Source records
=====
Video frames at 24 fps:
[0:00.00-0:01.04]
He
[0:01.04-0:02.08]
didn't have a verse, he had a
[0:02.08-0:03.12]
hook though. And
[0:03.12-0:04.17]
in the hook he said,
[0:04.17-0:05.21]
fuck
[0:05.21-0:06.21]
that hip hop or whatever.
=====
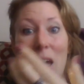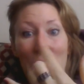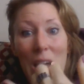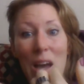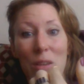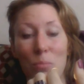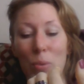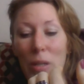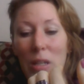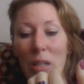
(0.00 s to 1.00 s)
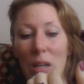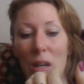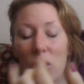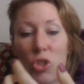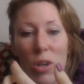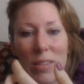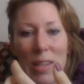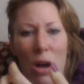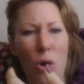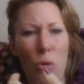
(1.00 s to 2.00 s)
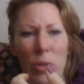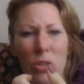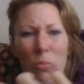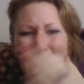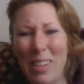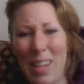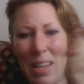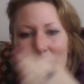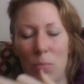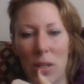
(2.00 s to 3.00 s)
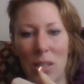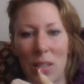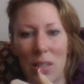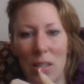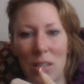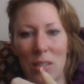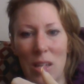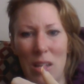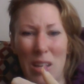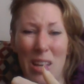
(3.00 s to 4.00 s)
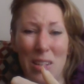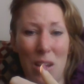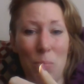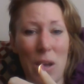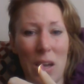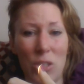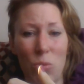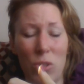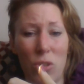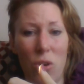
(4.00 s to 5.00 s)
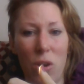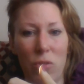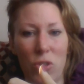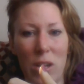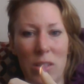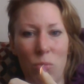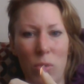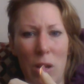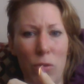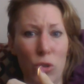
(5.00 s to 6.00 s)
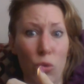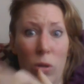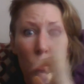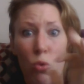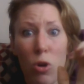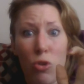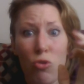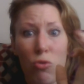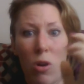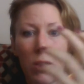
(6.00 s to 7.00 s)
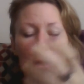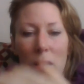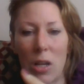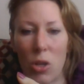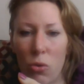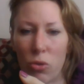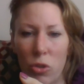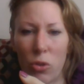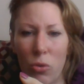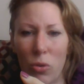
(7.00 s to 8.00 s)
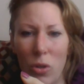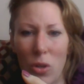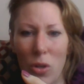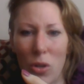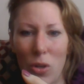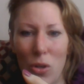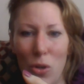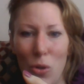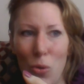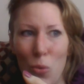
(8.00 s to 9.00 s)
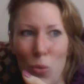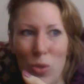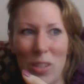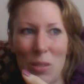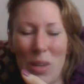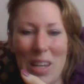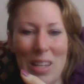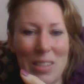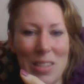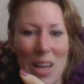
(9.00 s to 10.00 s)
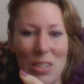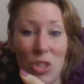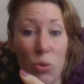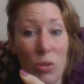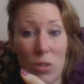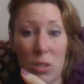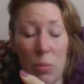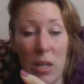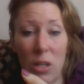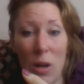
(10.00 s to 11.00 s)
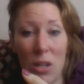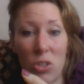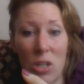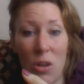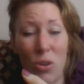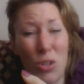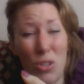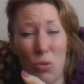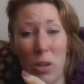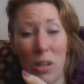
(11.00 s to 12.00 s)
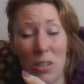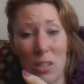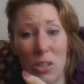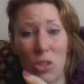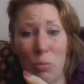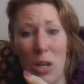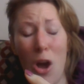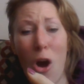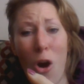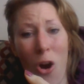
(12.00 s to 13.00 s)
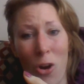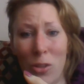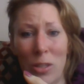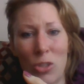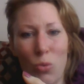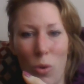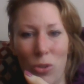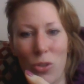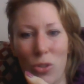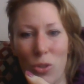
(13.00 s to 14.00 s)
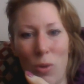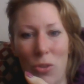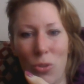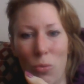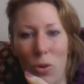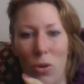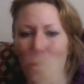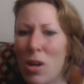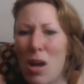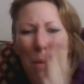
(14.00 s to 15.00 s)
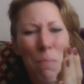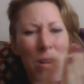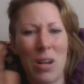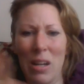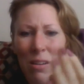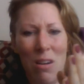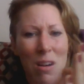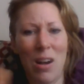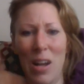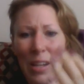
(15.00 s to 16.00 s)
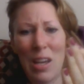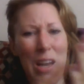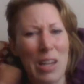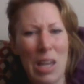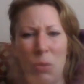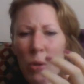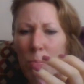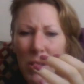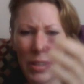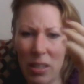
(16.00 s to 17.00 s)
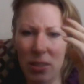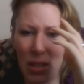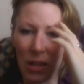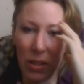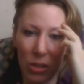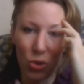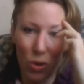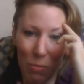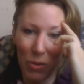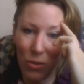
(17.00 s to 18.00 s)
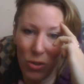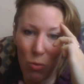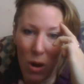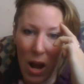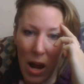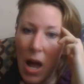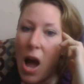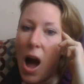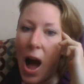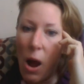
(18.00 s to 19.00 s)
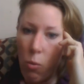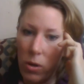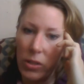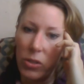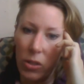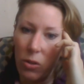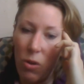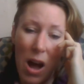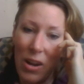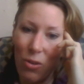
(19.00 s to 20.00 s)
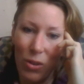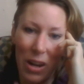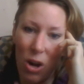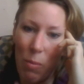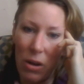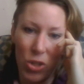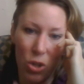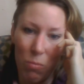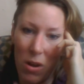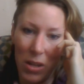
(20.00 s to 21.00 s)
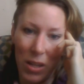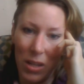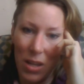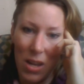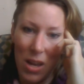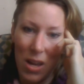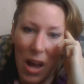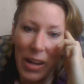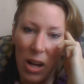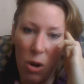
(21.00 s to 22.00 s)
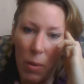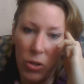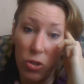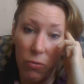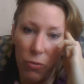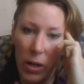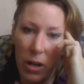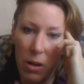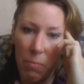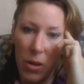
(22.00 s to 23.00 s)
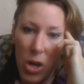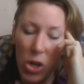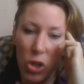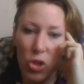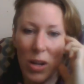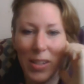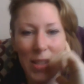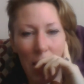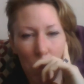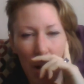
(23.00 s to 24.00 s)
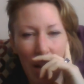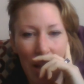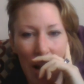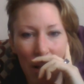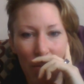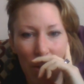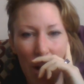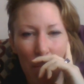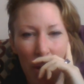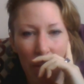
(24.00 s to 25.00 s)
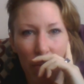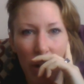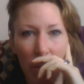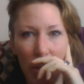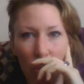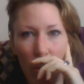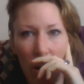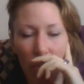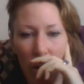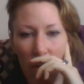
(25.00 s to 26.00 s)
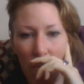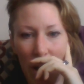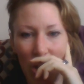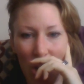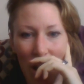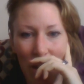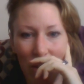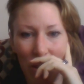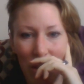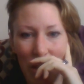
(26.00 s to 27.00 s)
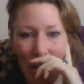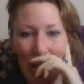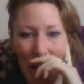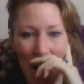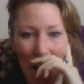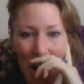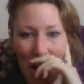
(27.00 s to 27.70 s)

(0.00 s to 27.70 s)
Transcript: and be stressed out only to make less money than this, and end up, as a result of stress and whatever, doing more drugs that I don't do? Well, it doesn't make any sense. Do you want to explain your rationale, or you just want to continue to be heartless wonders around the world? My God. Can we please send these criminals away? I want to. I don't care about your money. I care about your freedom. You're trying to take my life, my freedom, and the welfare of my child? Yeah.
=====
*YOUR TASK*
Exactly the lines starting at the one above with "(24.00 s to 25.00 s)" and ending at the one with "Transcript: and be" should be printed, and nothing else. Omit the pictures.

*SOLVED PROBLEM*
(24.00 s to 25.00 s)
(25.00 s to 26.00 s)
(26.00 s to 27.00 s)
(27.00 s to 27.70 s)

(0.00 s to 27.70 s)
Transcript: and be stressed out only to make less money than this, and end up, as a result of stress and whatever, doing more drugs that I don't do? Well, it doesn't make any sense. Do you want to explain your rationale, or you just want to continue to be heartless wonders around the world? My God. Can we please send these criminals away? I want to. I don't care about your money. I care about your freedom. You're trying to take my life, my freedom, and the welfare of my child? Yeah.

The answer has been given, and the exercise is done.